- **Work instructions**: Copy the data exactly. Images are the one exception.
### Entries provided
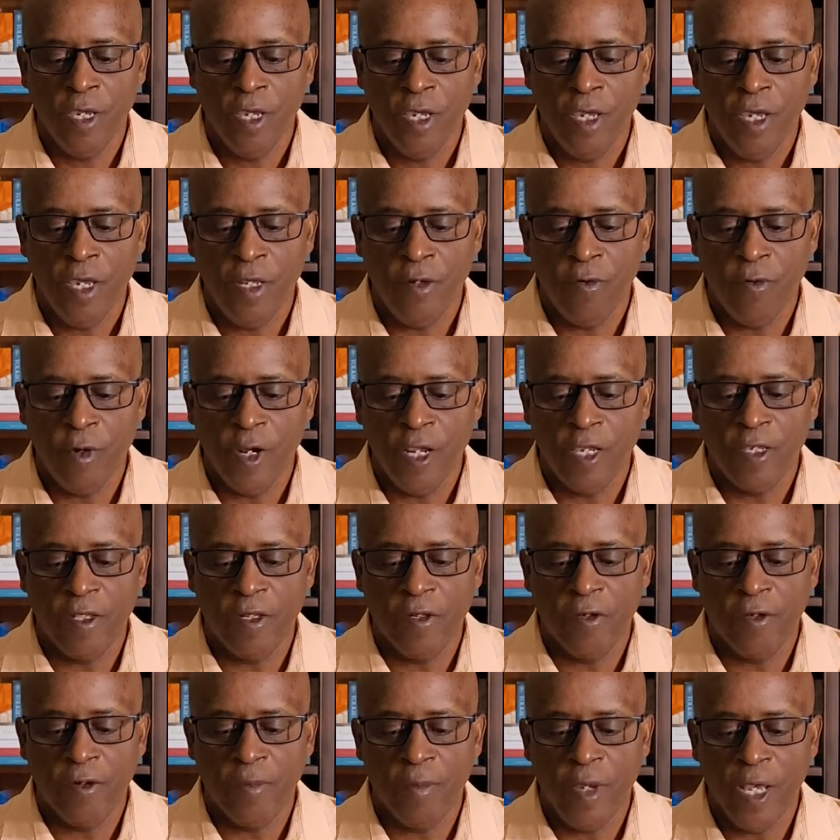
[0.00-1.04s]
and
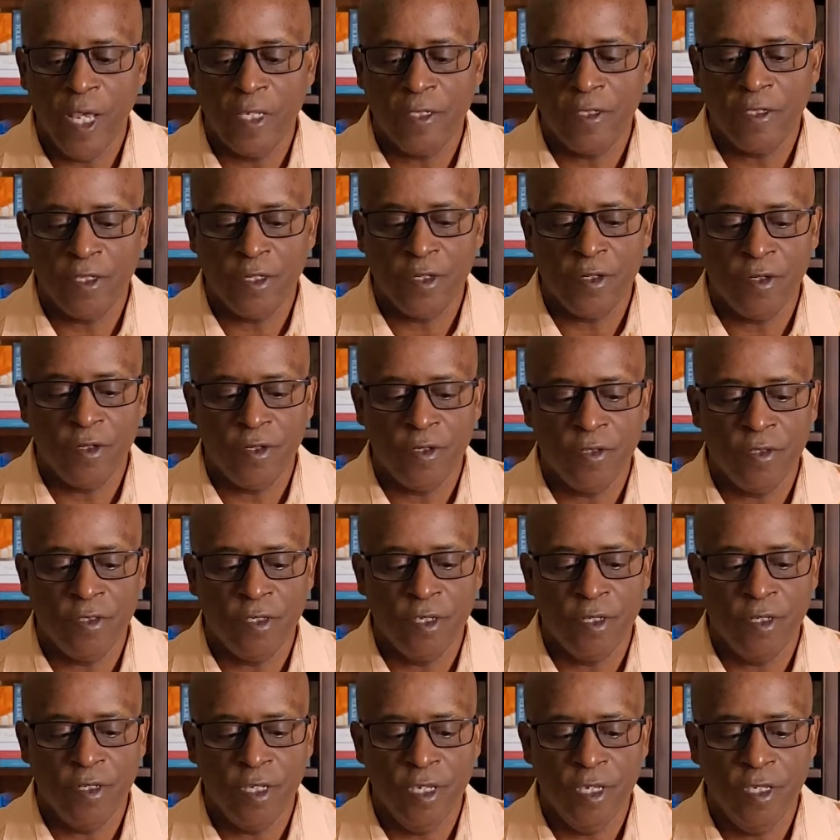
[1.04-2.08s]
regular massacres
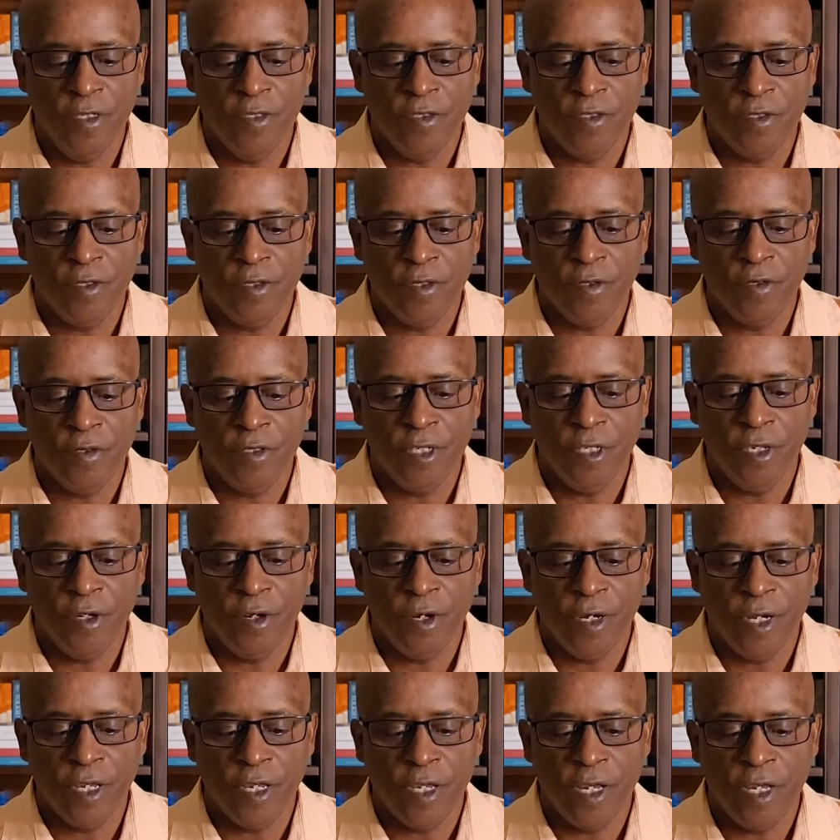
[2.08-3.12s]
in eastern
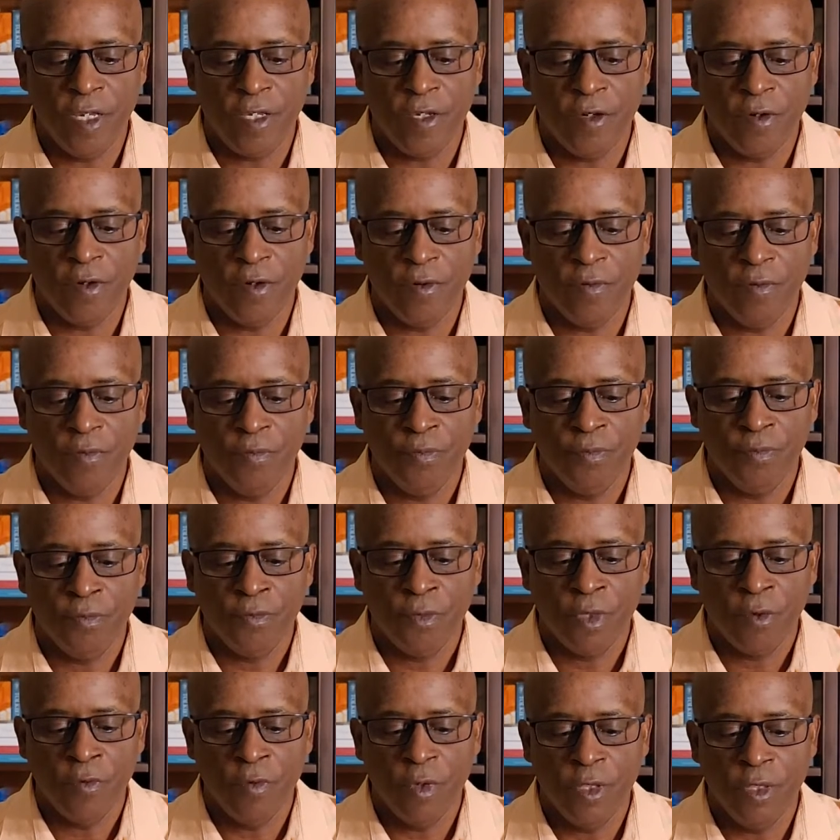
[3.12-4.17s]
DR Congo,
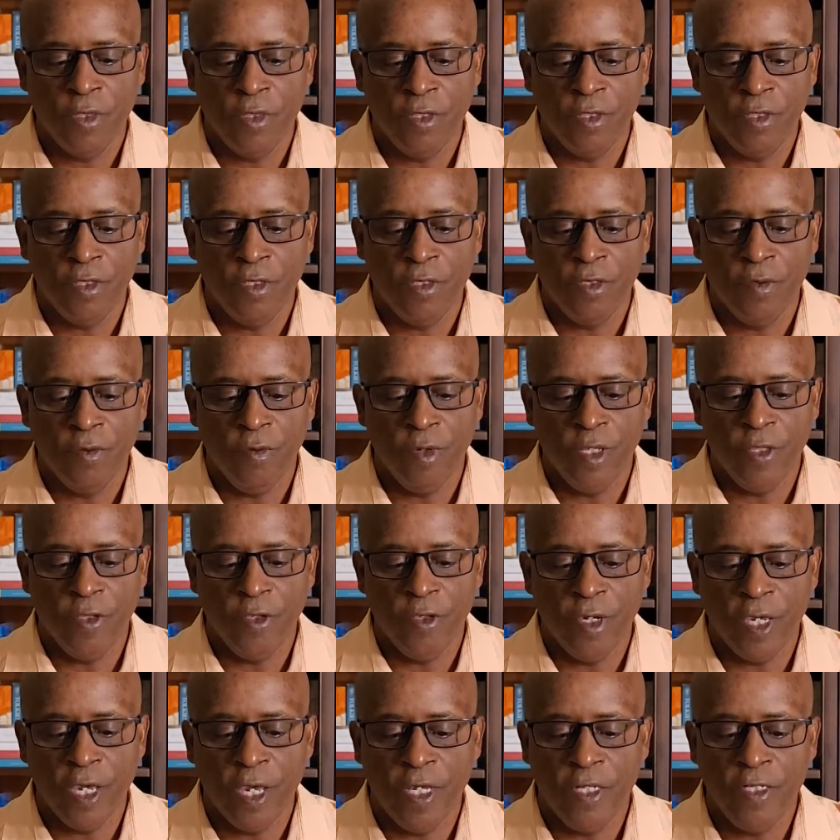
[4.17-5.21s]
with
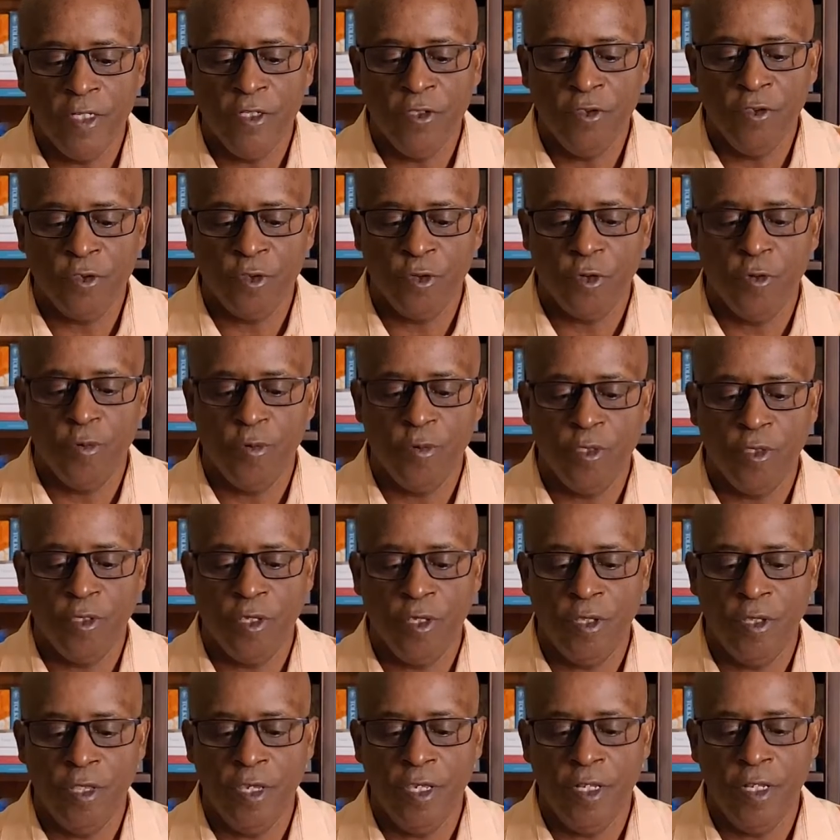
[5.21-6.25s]
Ugandan troops
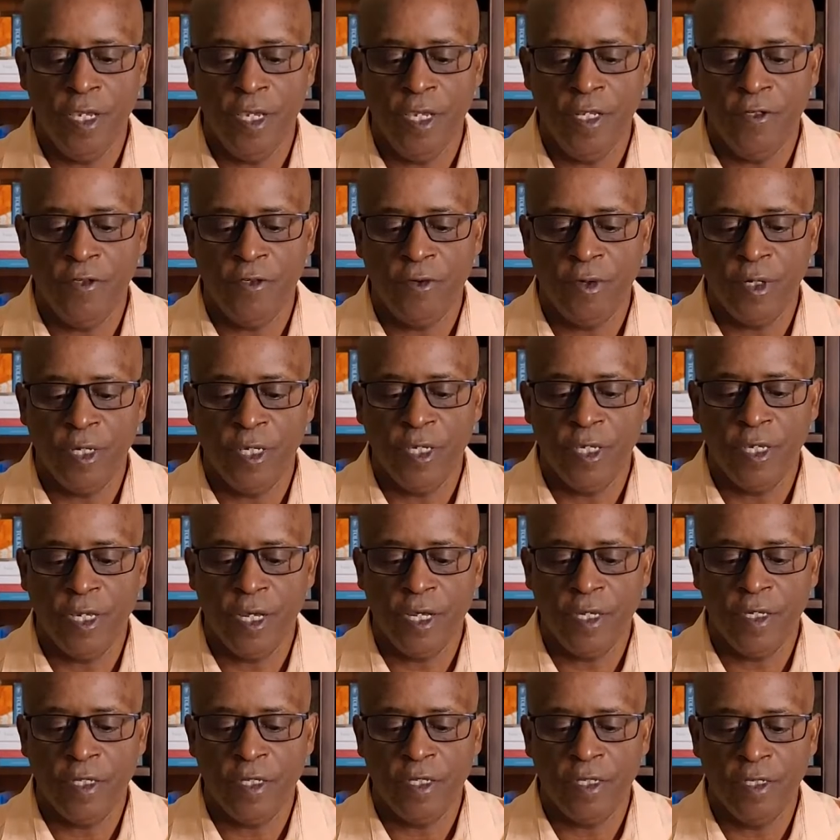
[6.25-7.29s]
then entering
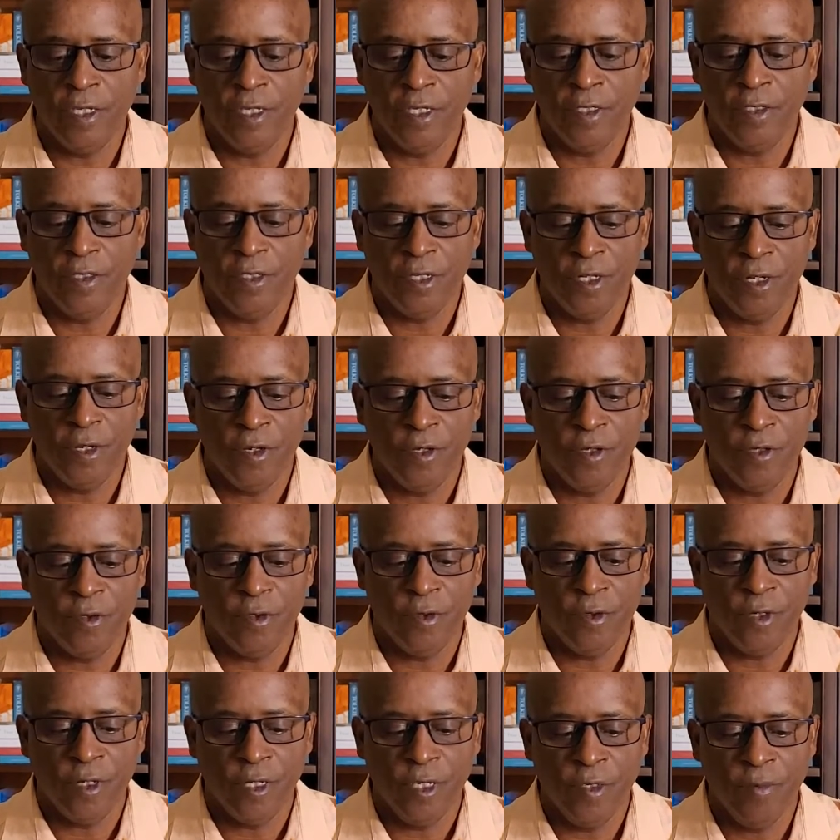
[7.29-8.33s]
Congolese
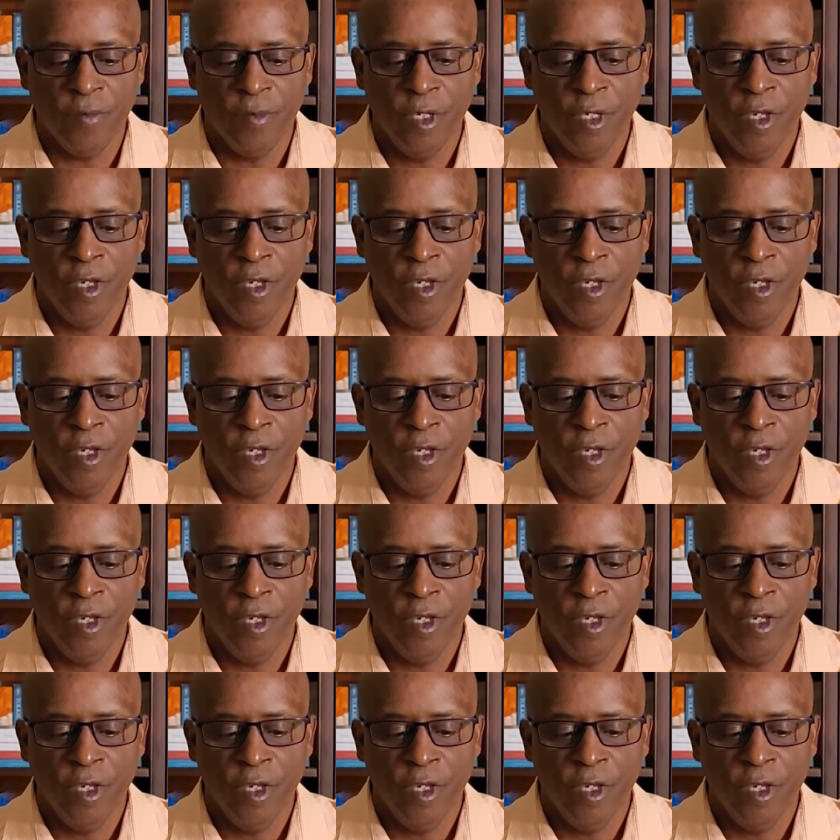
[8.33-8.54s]
territory.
######
- **Result of this exercise**:
[0.00-1.04s]
and
[1.04-2.08s]
regular massacres
[2.08-3.12s]
in eastern
[3.12-4.17s]
DR Congo,
[4.17-5.21s]
with
[5.21-6.25s]
Ugandan troops
[6.25-7.29s]
then entering
[7.29-8.33s]
Congolese
[8.33-8.54s]
territory.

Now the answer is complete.